Endrew F was important not only because it helped define FAPE, but because it was an early and unanimous decision.
These things matter! While you may not wish to be involved in politics, every year the United States Supreme Court hears a case about special education and makes a ruling.
Did you know that there dozens, if not hundreds, of Supreme Court cases that changed Special Education?
There’s a lot of talk right now about the Supreme Court, expanding the Supreme Court and so on. And maybe, with all the “noise” out there, you’re ignoring it. Maybe you think it doesn’t apply to you. But, the Supreme Court has handed down some very important decisions regarding Special Education.
I don’t know what the actual breakdown is–how many cases that are heard by the SCOTUS are special education cases, as a percentage. But, it’s enough that we do need to be concerned about who is deciding. This is exactly why all Special Needs parents need to be involved in advocacy.
IDEA sets the framework for what schools should be doing. And state regulations may further define it for us or give more details. But much of the nitty-gritty is still determined by case law.
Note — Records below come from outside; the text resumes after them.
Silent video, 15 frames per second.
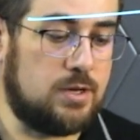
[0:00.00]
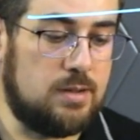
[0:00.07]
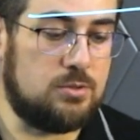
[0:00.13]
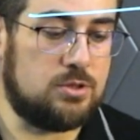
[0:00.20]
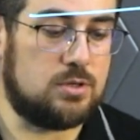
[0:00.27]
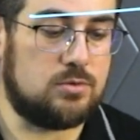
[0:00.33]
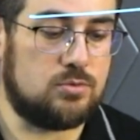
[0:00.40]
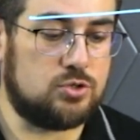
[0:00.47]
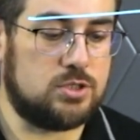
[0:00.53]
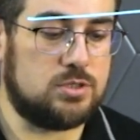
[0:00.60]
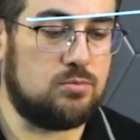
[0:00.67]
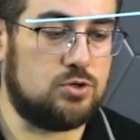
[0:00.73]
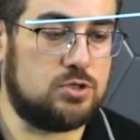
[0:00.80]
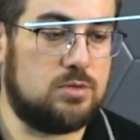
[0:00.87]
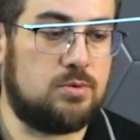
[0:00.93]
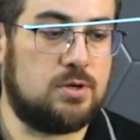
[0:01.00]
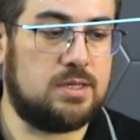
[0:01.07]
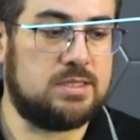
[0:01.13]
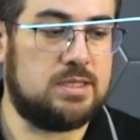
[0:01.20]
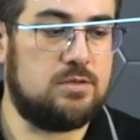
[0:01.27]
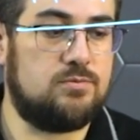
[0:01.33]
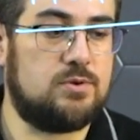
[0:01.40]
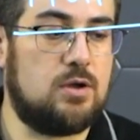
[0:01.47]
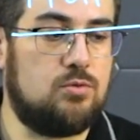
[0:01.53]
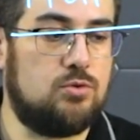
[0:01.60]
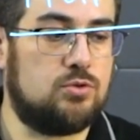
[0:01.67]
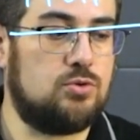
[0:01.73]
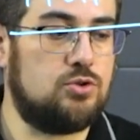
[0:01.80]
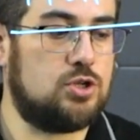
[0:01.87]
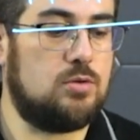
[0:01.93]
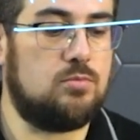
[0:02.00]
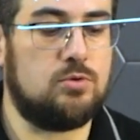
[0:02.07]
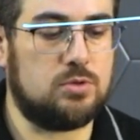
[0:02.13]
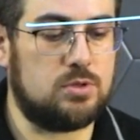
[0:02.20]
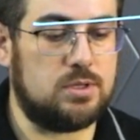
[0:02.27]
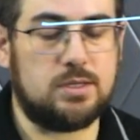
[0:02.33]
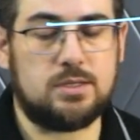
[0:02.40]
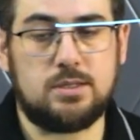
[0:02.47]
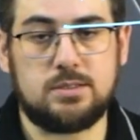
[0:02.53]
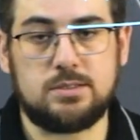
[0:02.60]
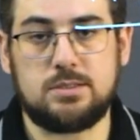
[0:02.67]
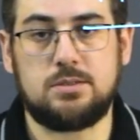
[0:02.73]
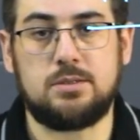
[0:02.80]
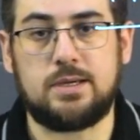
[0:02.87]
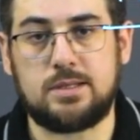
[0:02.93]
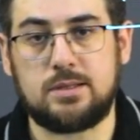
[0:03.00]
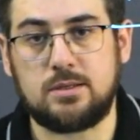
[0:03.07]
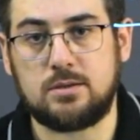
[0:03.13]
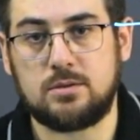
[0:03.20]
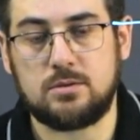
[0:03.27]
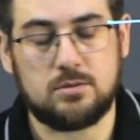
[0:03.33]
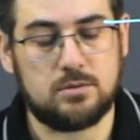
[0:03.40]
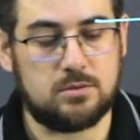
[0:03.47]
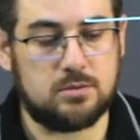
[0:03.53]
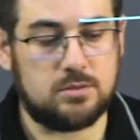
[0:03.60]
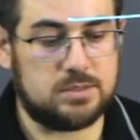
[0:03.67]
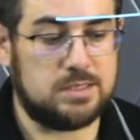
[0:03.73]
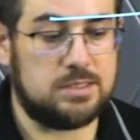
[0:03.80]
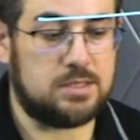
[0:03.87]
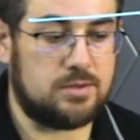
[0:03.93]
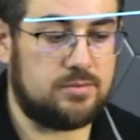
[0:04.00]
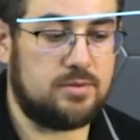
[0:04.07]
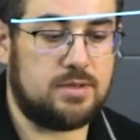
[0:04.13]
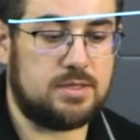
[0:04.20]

will already be able to show at what point this center of equilibrium will be located.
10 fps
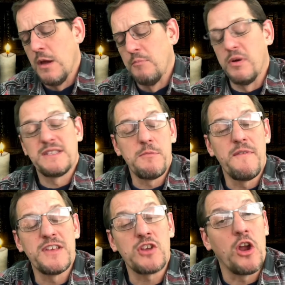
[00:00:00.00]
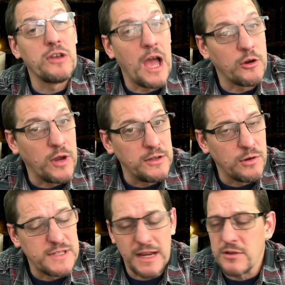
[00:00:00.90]
But some of us are not great
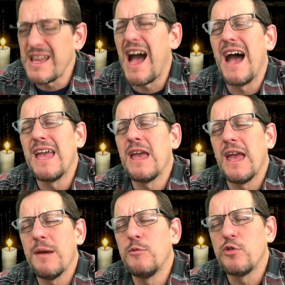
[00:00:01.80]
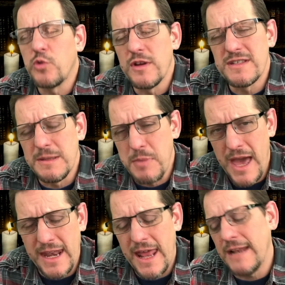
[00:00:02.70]
note takers. I am notoriously
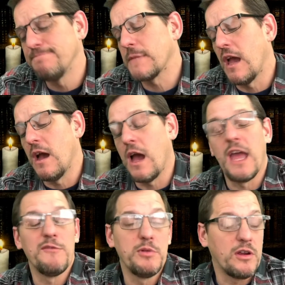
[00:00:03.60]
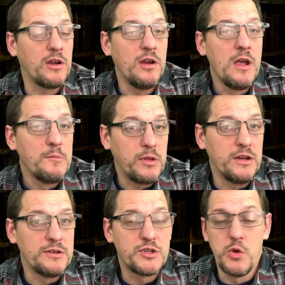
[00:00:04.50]
bad at it. I have
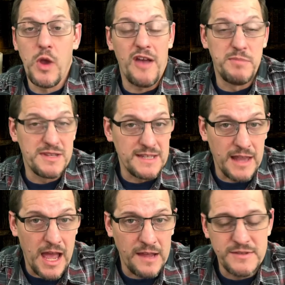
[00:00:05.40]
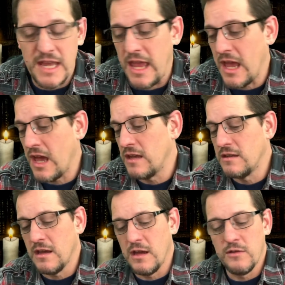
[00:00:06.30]
players who have busy lives, and
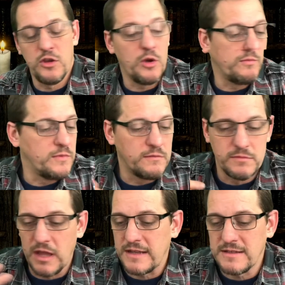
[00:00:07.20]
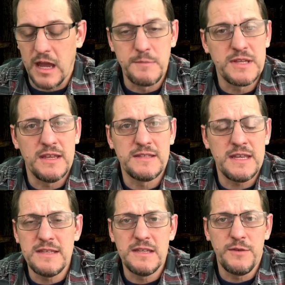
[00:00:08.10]
a lot of times it's
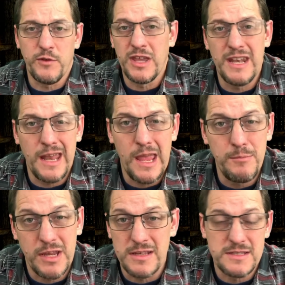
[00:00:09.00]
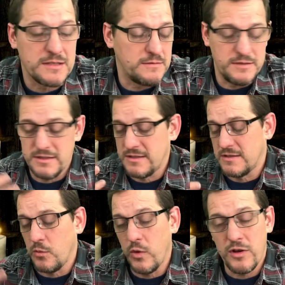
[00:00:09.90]
easy to forget a name because it's
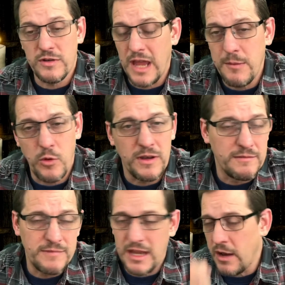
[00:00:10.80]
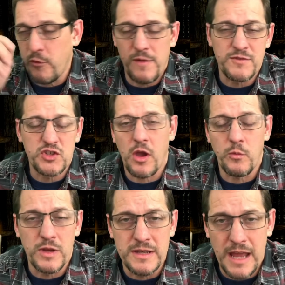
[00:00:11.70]
a weird name when they never even saw it
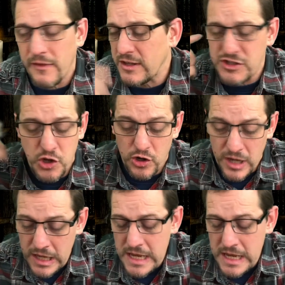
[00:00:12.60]
written down. They just heard it.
And this is only SCOTUS case law that I am presenting, just because we have a SCOTUS vacancy right now.
There is still much fascinating information in the federal district courts. Many parties choose to stop after a federal decision. Or, the SCOTUS can refuse to hear the case, thus cementing the Federal court decision.
Federal Court Cases about Special Education
Before I get to the Supreme Court cases, I want to give a brief overview of the federal special education court cases.
Mind you, I’m not a lawyer or a law professor, nor do I play one on the internet. This is intended for information or entertainment uses only.
But the process (your IEP Procedural Safeguards) goes something like this:
- You and your IEP team come to an impasse over your child’s IEP.
- You file for Due Process.
- Due Process happens and a Hearing Officer (different states may call them something else, like administrative judge) renders a decision.
- You prevail (or win) at Due Process, or you don’t.
- The losing party can choose to appeal. They can choose an appeal at the state level or federal level.
- If the filing party chooses a federal appeal, it is held within the Federal Circuit in which it happened. We have 13 Federal Circuits.
- Depending on the outcome of the appeal, the decision made by that Federal judge could be known as “precedent setting” and change the legal expectation. But, only for that particular circuit!
- The losing party at the Federal appeals level can then try and get an appeal to the Supreme Court. It is a lengthy and expensive process, and the chances are that your child will be long out of school before your case even happens.
- What happens next–whether or not the Supreme Court even agrees to hear your special education court case or not, determines the outcome. But if they do, their decision is precedent setting, for sure.
I’ve oversimplified it, but that is how an IEP dispute even gets to the Supreme Court. There’s a lot more to it, and it has to be determined if your case even has merit and so on.
According to the online documents, Endrew F was a 5th grade student in 2010. The Supreme Court decision about his case was “handed down” in 2017, seven years later. That means his fate was in the hands of the court for over 7 years. And while the SCOTUS found in his favor, he was already in spring of his senior year at that point.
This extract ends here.